Everything in the listing should be set down exactly, apart from the pictures.

╭──

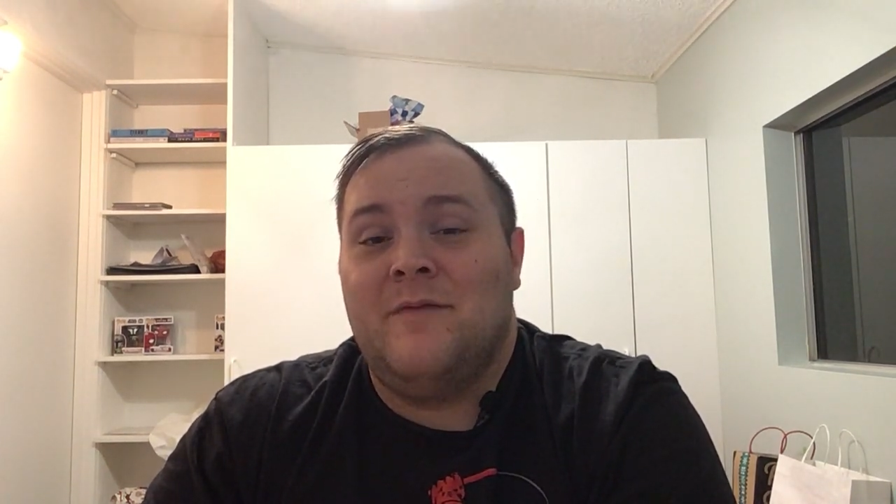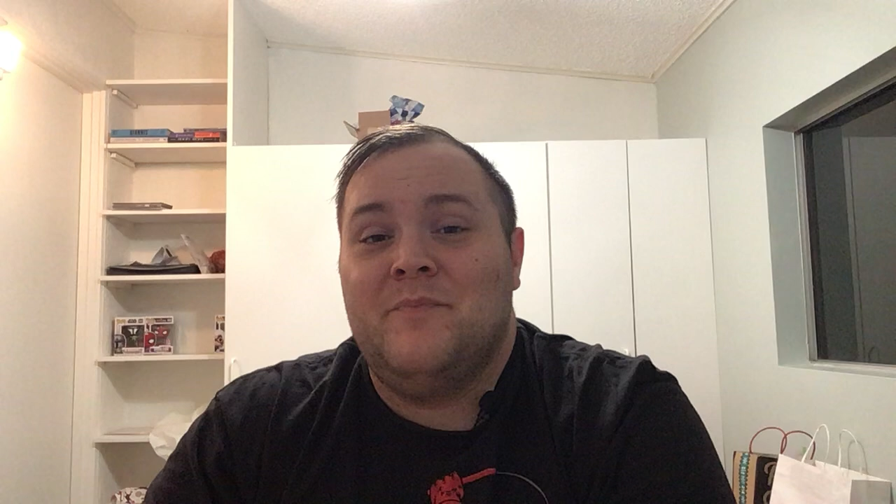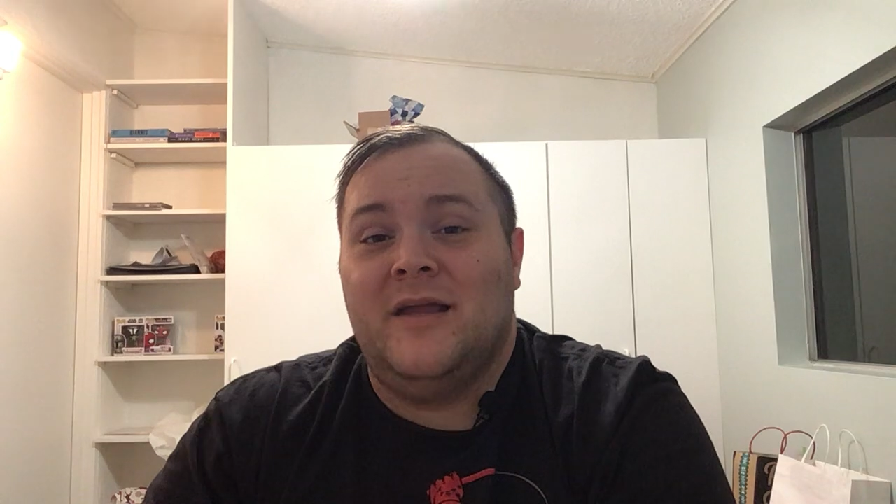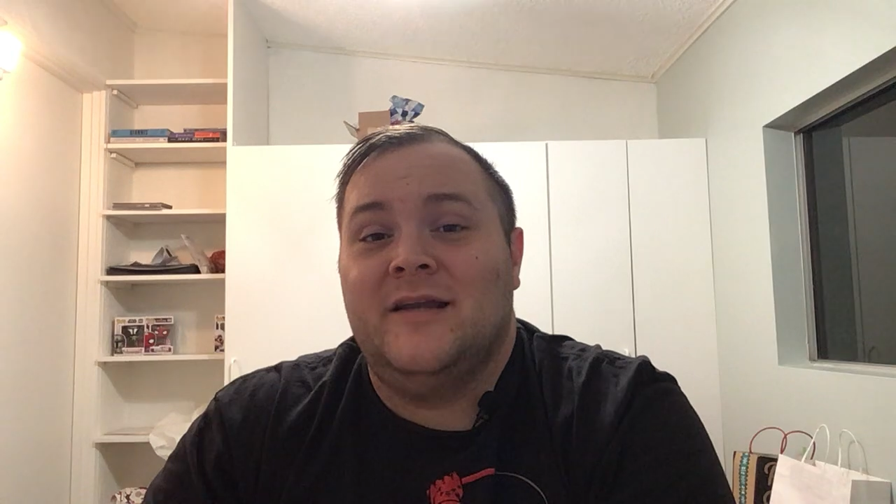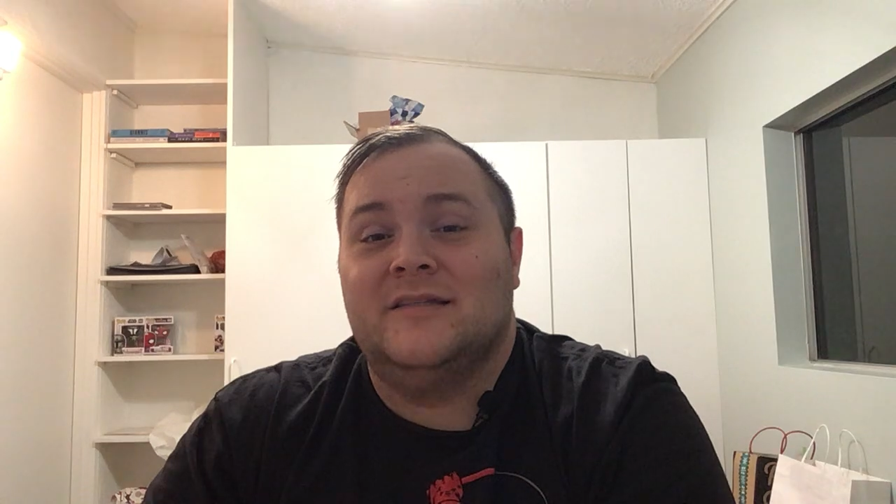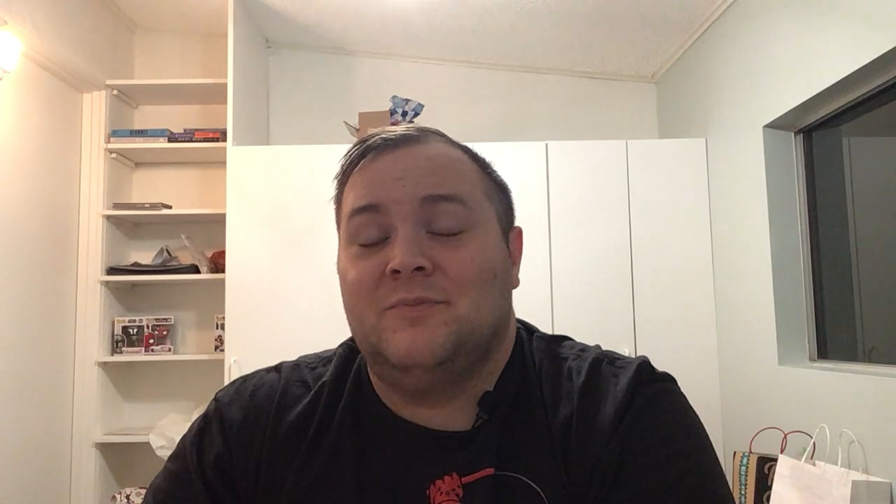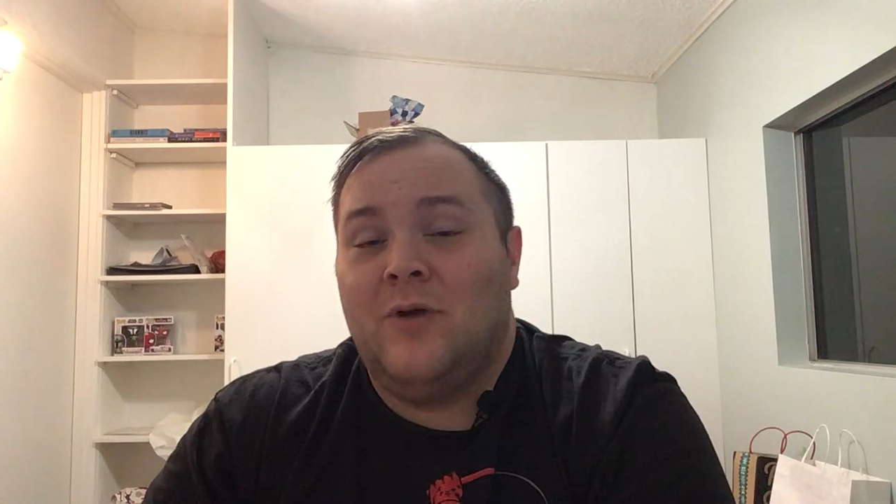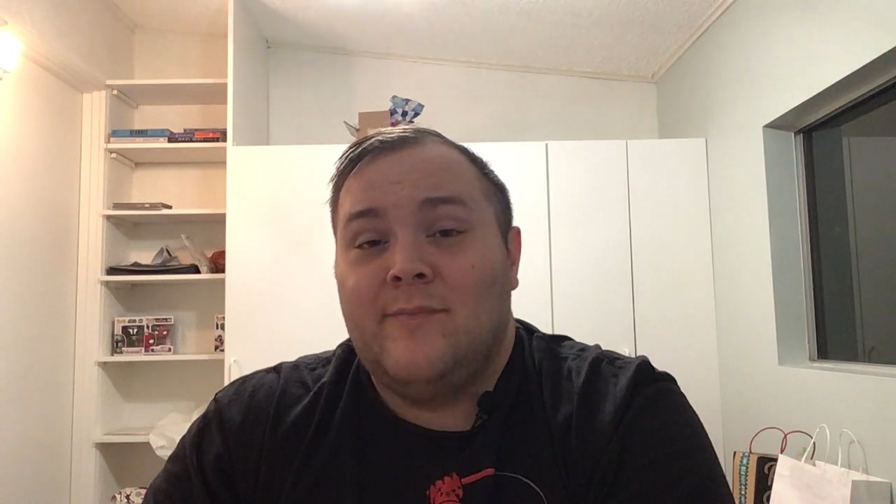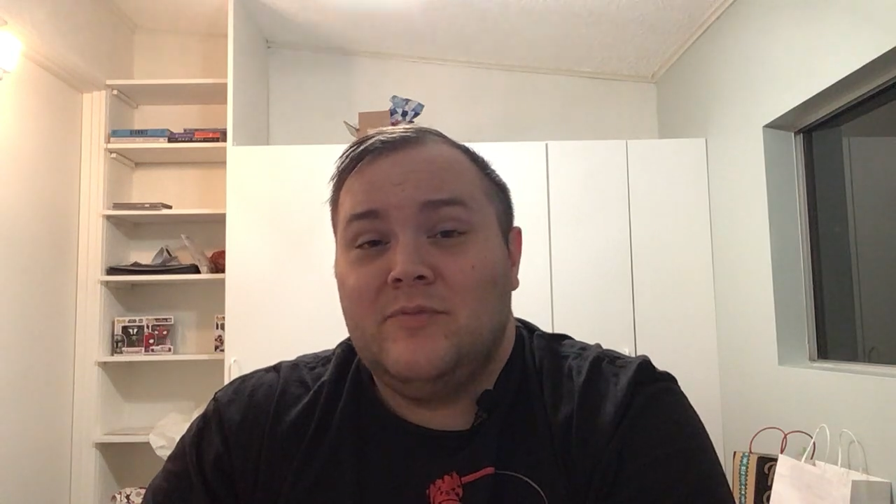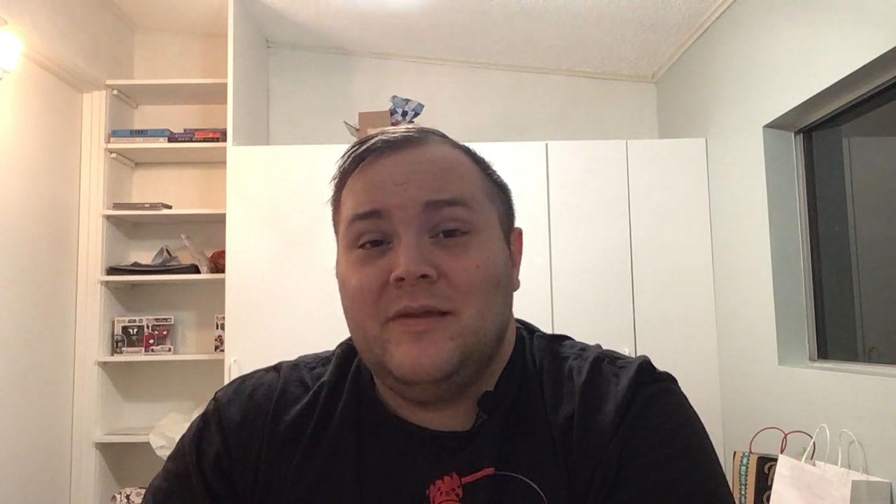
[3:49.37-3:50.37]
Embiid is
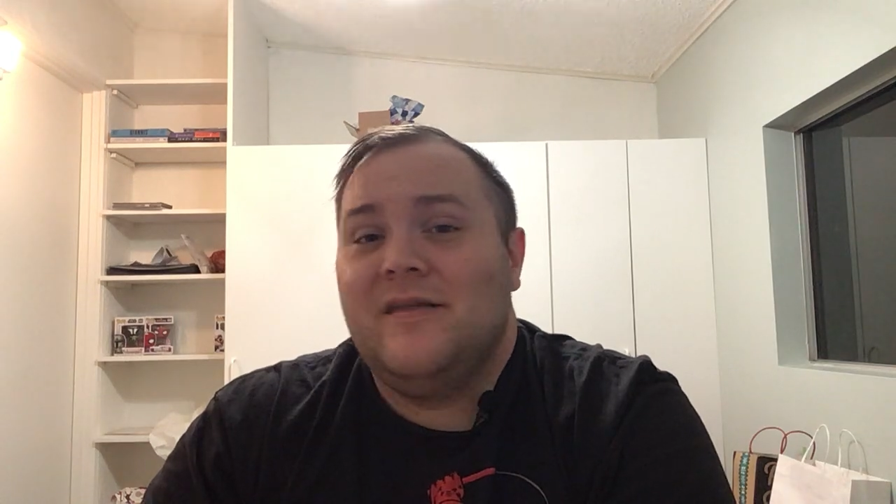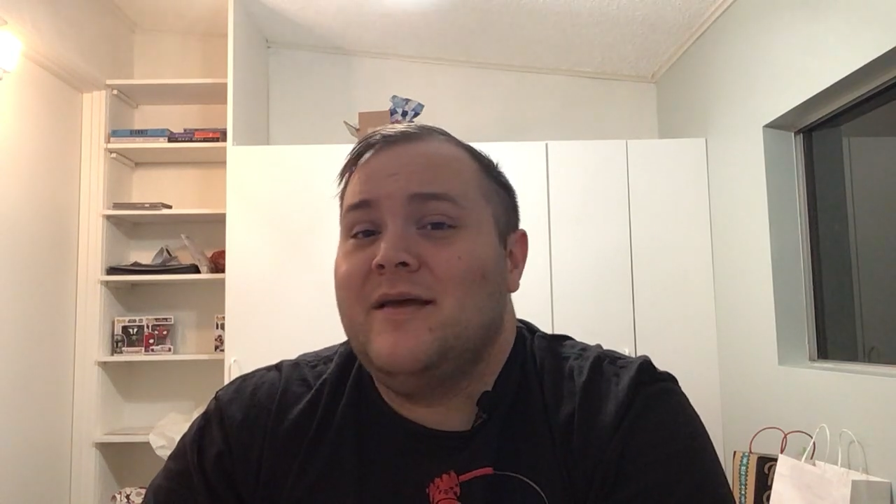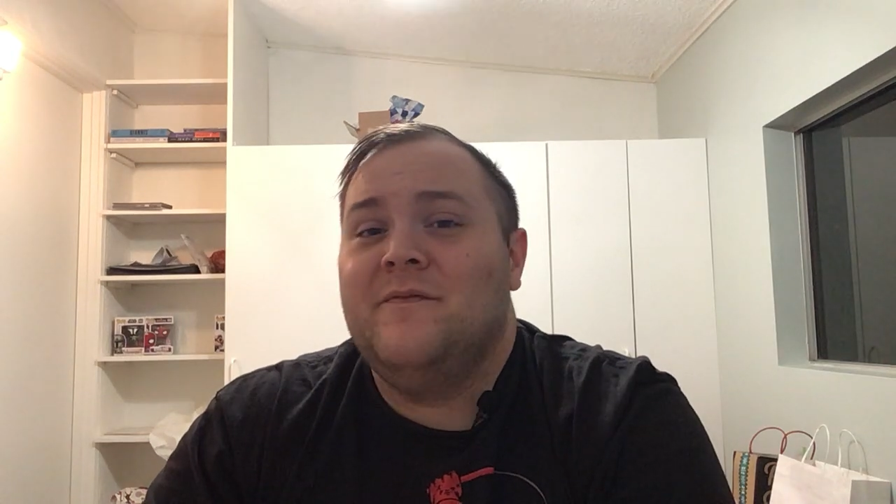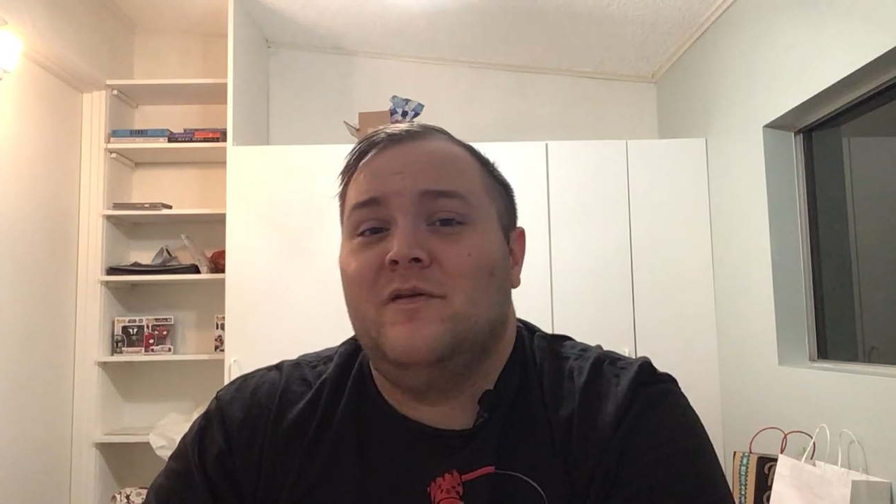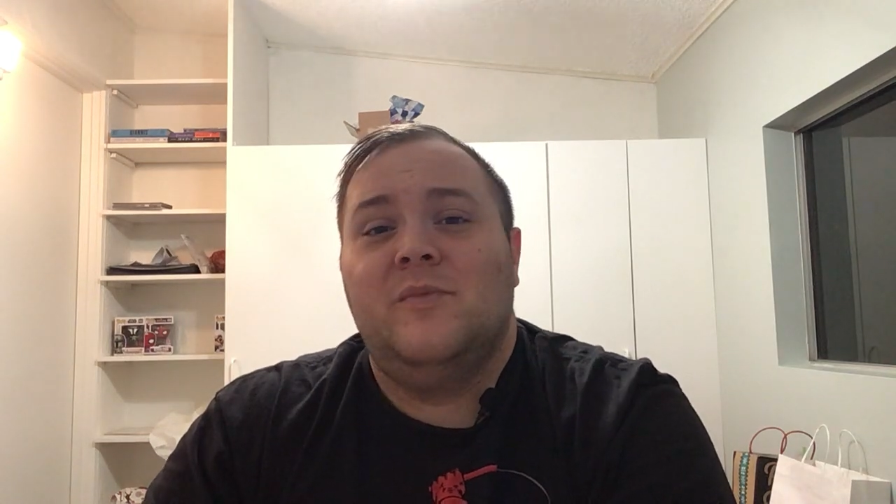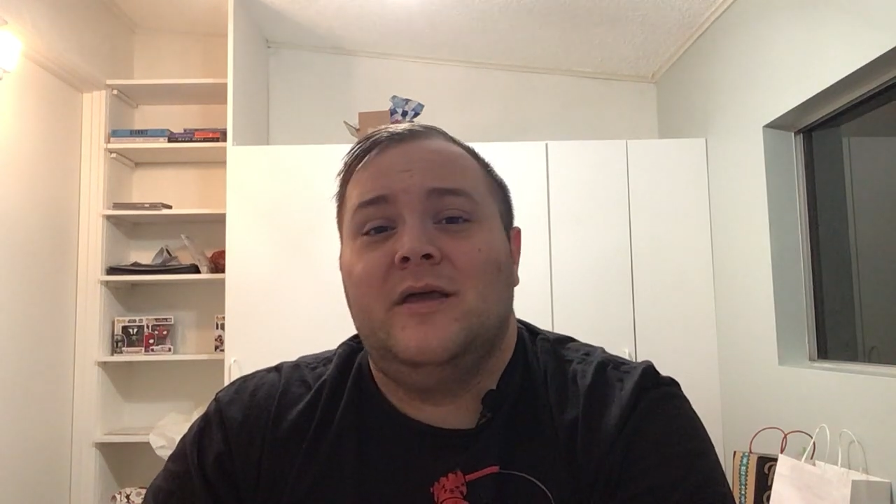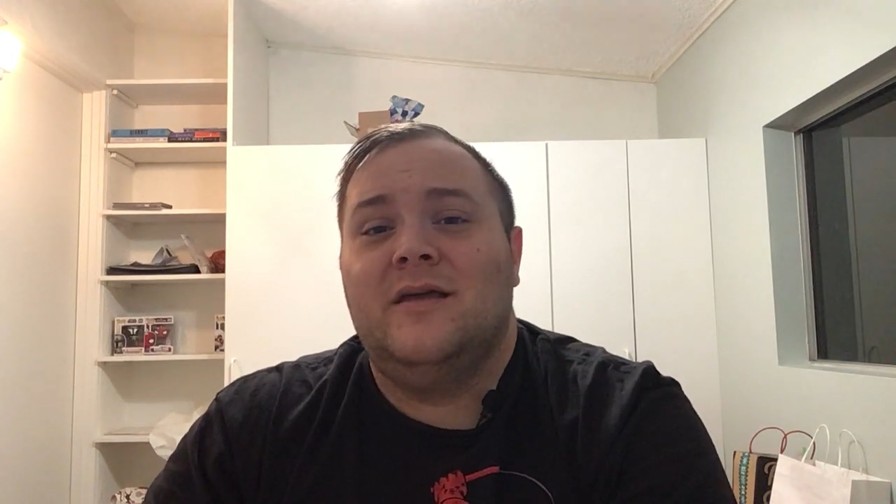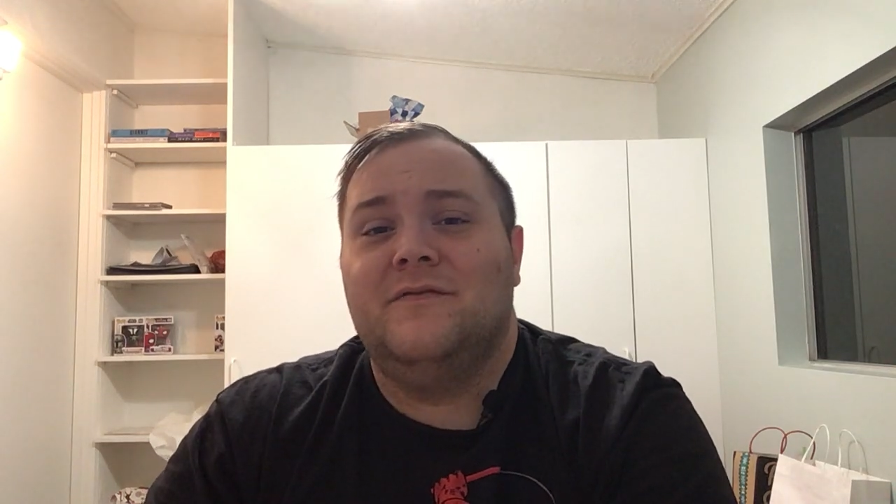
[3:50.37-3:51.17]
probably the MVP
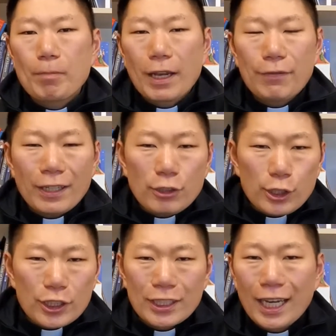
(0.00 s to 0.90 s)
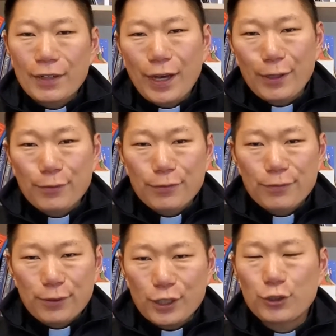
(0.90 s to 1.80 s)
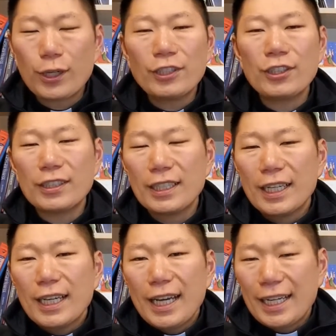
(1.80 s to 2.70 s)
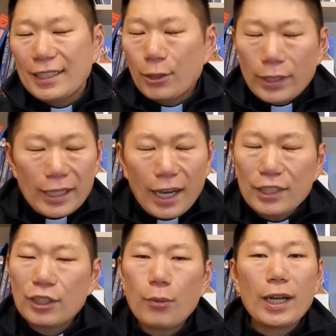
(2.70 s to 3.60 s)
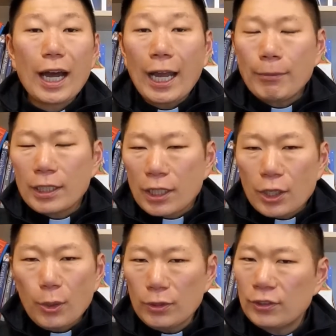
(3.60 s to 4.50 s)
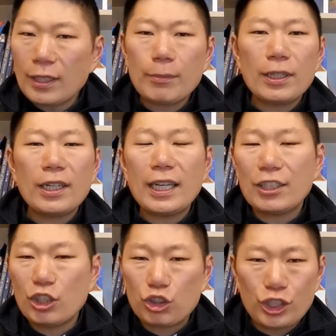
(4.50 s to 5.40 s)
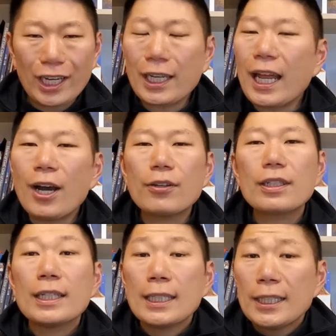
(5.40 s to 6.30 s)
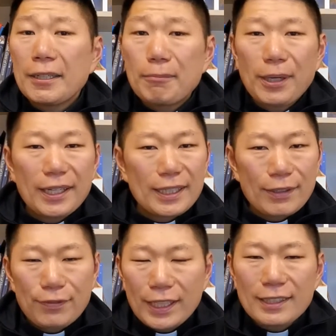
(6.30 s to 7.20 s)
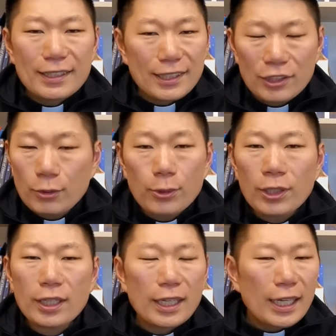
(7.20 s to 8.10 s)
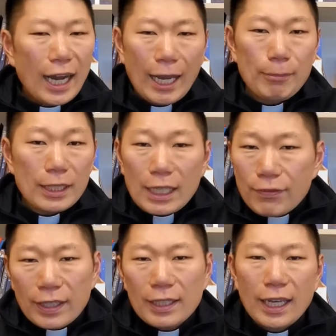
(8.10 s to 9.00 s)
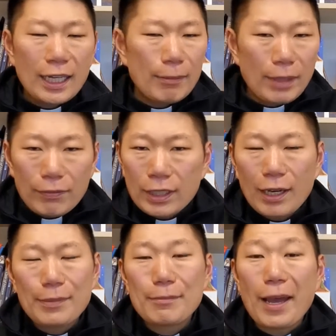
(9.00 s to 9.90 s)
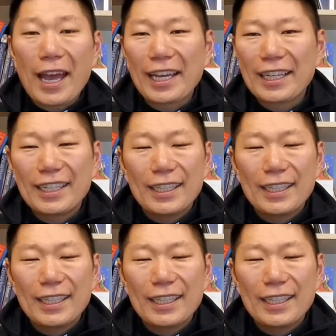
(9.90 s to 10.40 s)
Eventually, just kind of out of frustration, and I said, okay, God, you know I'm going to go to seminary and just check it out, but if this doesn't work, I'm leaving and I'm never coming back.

╰──

Problem solution »
[3:49.37-3:50.37]
Embiid is
[3:50.37-3:51.17]
probably the MVP
(0.00 s to 0.90 s)
(0.90 s to 1.80 s)
(1.80 s to 2.70 s)
(2.70 s to 3.60 s)
(3.60 s to 4.50 s)
(4.50 s to 5.40 s)
(5.40 s to 6.30 s)
(6.30 s to 7.20 s)
(7.20 s to 8.10 s)
(8.10 s to 9.00 s)
(9.00 s to 9.90 s)
(9.90 s to 10.40 s)
Eventually, just kind of out of frustration, and I said, okay, God, you know I'm going to go to seminary and just check it out, but if this doesn't work, I'm leaving and I'm never coming back.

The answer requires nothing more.